(Stored data entries)
-*-

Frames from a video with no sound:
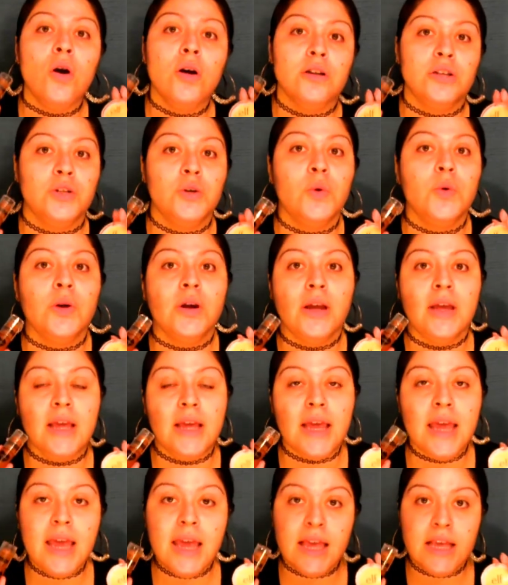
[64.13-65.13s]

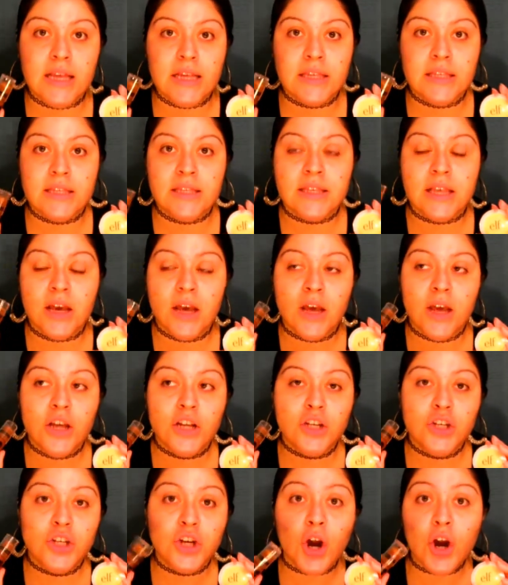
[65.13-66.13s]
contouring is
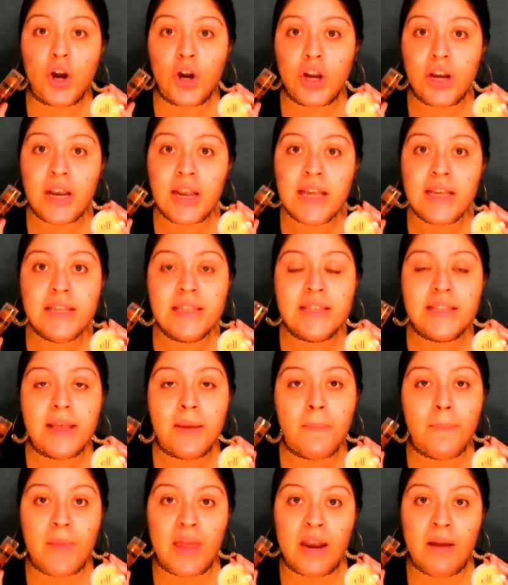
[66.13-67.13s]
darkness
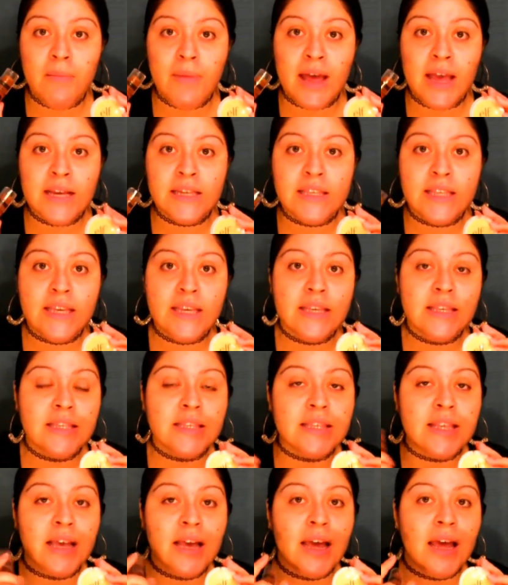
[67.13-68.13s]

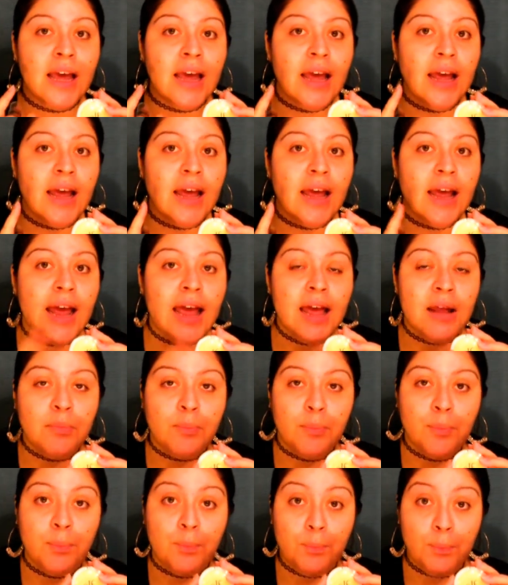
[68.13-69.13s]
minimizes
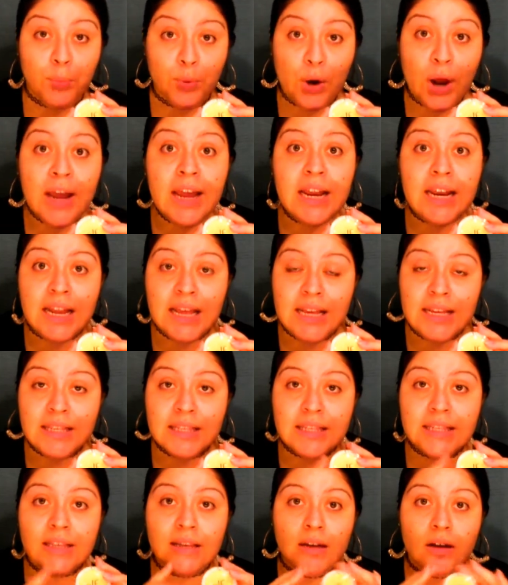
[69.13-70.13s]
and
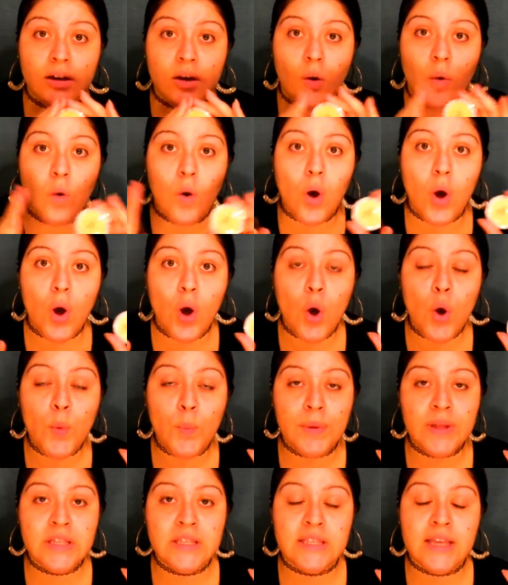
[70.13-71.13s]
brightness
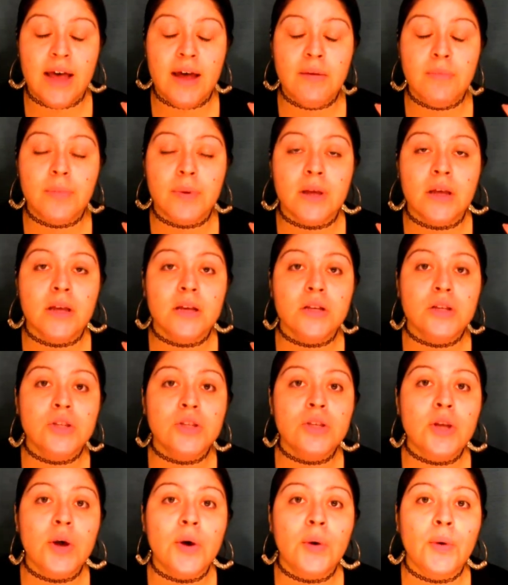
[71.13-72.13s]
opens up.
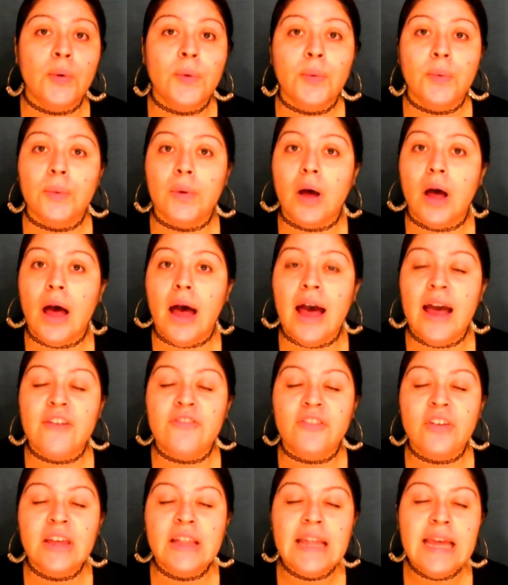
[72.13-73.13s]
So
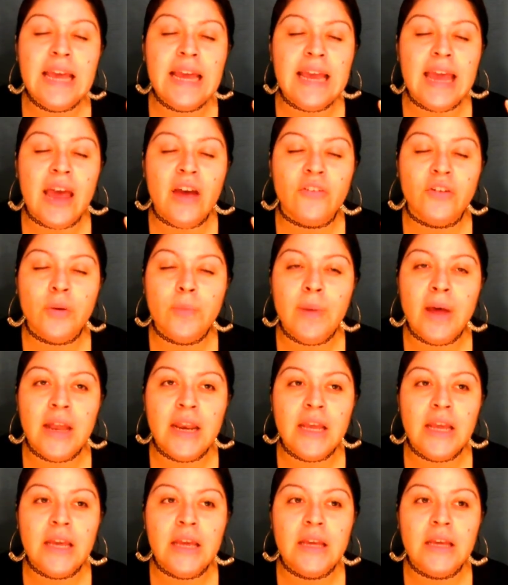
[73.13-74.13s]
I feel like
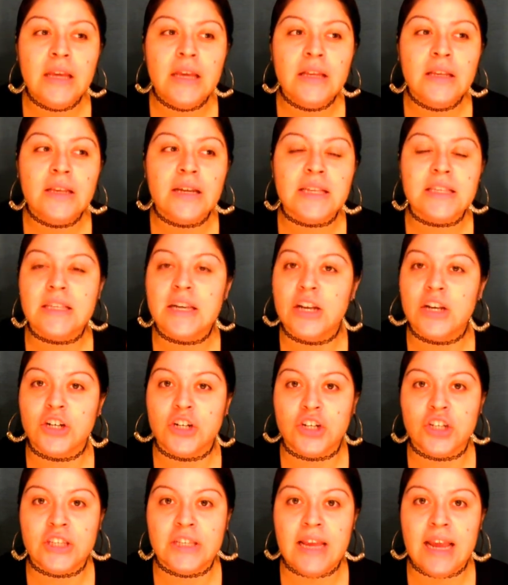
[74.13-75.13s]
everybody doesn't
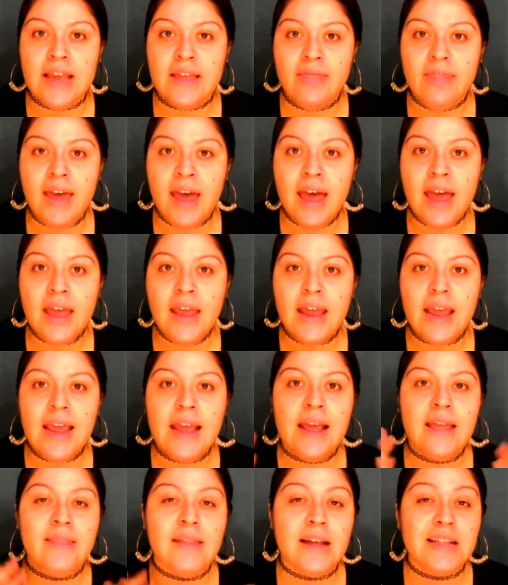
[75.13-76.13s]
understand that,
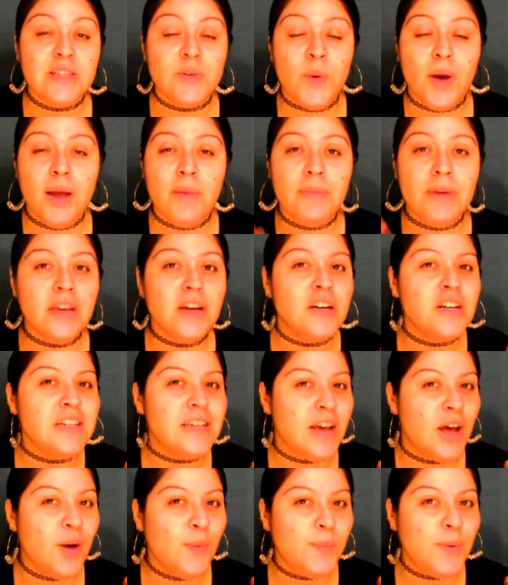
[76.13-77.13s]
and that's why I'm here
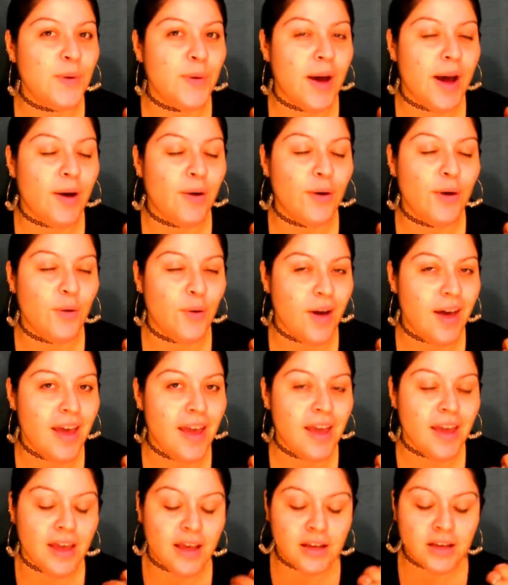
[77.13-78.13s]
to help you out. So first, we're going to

-*-

ABOUT THIS EXERCISE: Exactness is what counts here: copy each entry as given and omit its pictures.

TASK ANSWER:
Frames from a video with no sound:
[64.13-65.13s]

[65.13-66.13s]
contouring is
[66.13-67.13s]
darkness
[67.13-68.13s]

[68.13-69.13s]
minimizes
[69.13-70.13s]
and
[70.13-71.13s]
brightness
[71.13-72.13s]
opens up.
[72.13-73.13s]
So
[73.13-74.13s]
I feel like
[74.13-75.13s]
everybody doesn't
[75.13-76.13s]
understand that,
[76.13-77.13s]
and that's why I'm here
[77.13-78.13s]
to help you out. So first, we're going to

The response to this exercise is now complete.